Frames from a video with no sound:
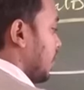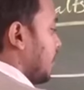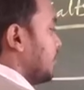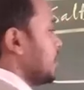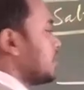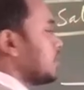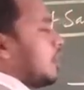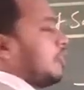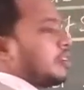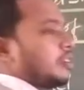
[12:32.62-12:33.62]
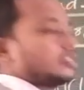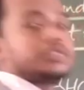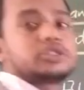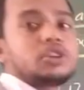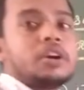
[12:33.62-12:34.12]
This is our
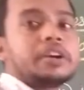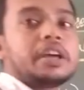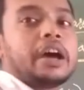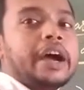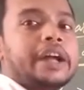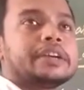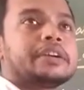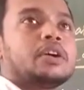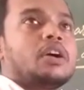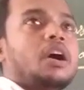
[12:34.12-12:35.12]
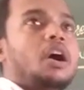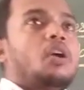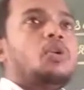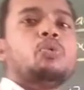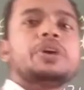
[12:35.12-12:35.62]
salt, and
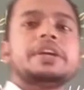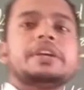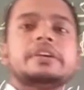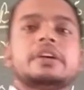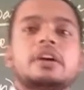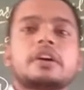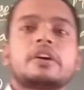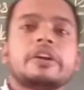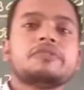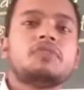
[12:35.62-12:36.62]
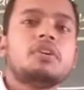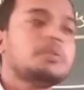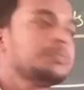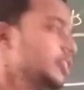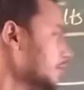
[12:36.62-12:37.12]
how we
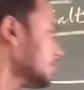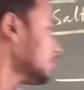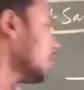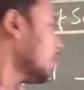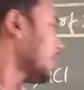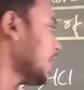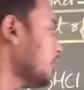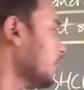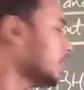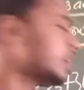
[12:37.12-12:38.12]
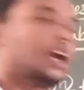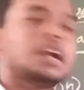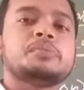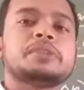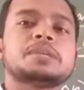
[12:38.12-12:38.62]
conform the given
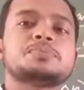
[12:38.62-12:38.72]
aluminum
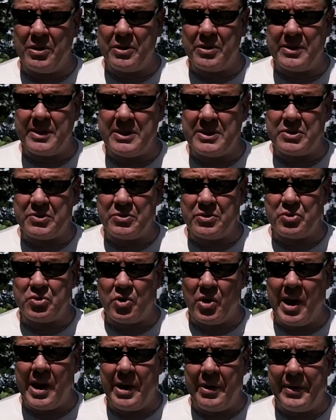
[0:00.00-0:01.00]
learn this through
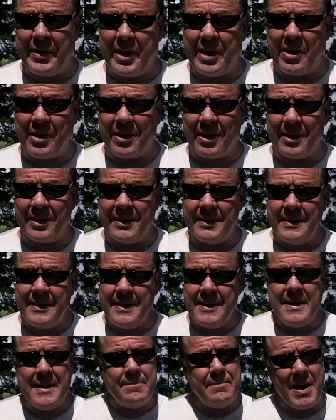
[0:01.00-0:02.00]
trial and error.
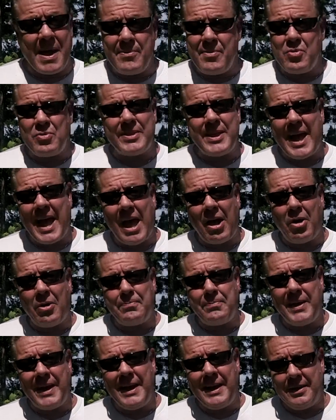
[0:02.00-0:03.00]
Maybe with the
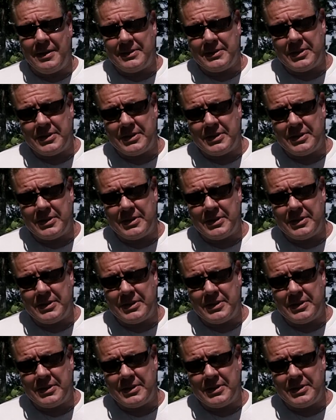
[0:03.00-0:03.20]
jalapenos,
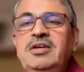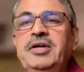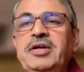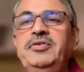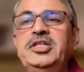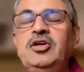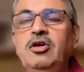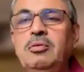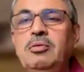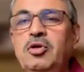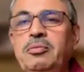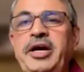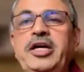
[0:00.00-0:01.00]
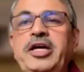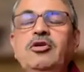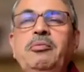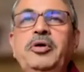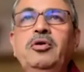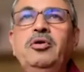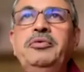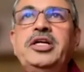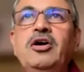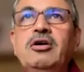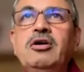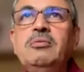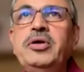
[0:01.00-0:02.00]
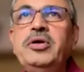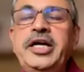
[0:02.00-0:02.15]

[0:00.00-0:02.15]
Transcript: In fact, we talk about microbiome, we talk about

• • • • •

Prompt:
Nothing but the lines from the start of the records through the line holding "[0:00.00-0:02.15]" should be printed, exactly as written and with the pictures left out.

Task solution:
Frames from a video with no sound:
[12:32.62-12:33.62]
[12:33.62-12:34.12]
This is our
[12:34.12-12:35.12]
[12:35.12-12:35.62]
salt, and
[12:35.62-12:36.62]
[12:36.62-12:37.12]
how we
[12:37.12-12:38.12]
[12:38.12-12:38.62]
conform the given
[12:38.62-12:38.72]
aluminum
[0:00.00-0:01.00]
learn this through
[0:01.00-0:02.00]
trial and error.
[0:02.00-0:03.00]
Maybe with the
[0:03.00-0:03.20]
jalapenos,
[0:00.00-0:01.00]
[0:01.00-0:02.00]
[0:02.00-0:02.15]

[0:00.00-0:02.15]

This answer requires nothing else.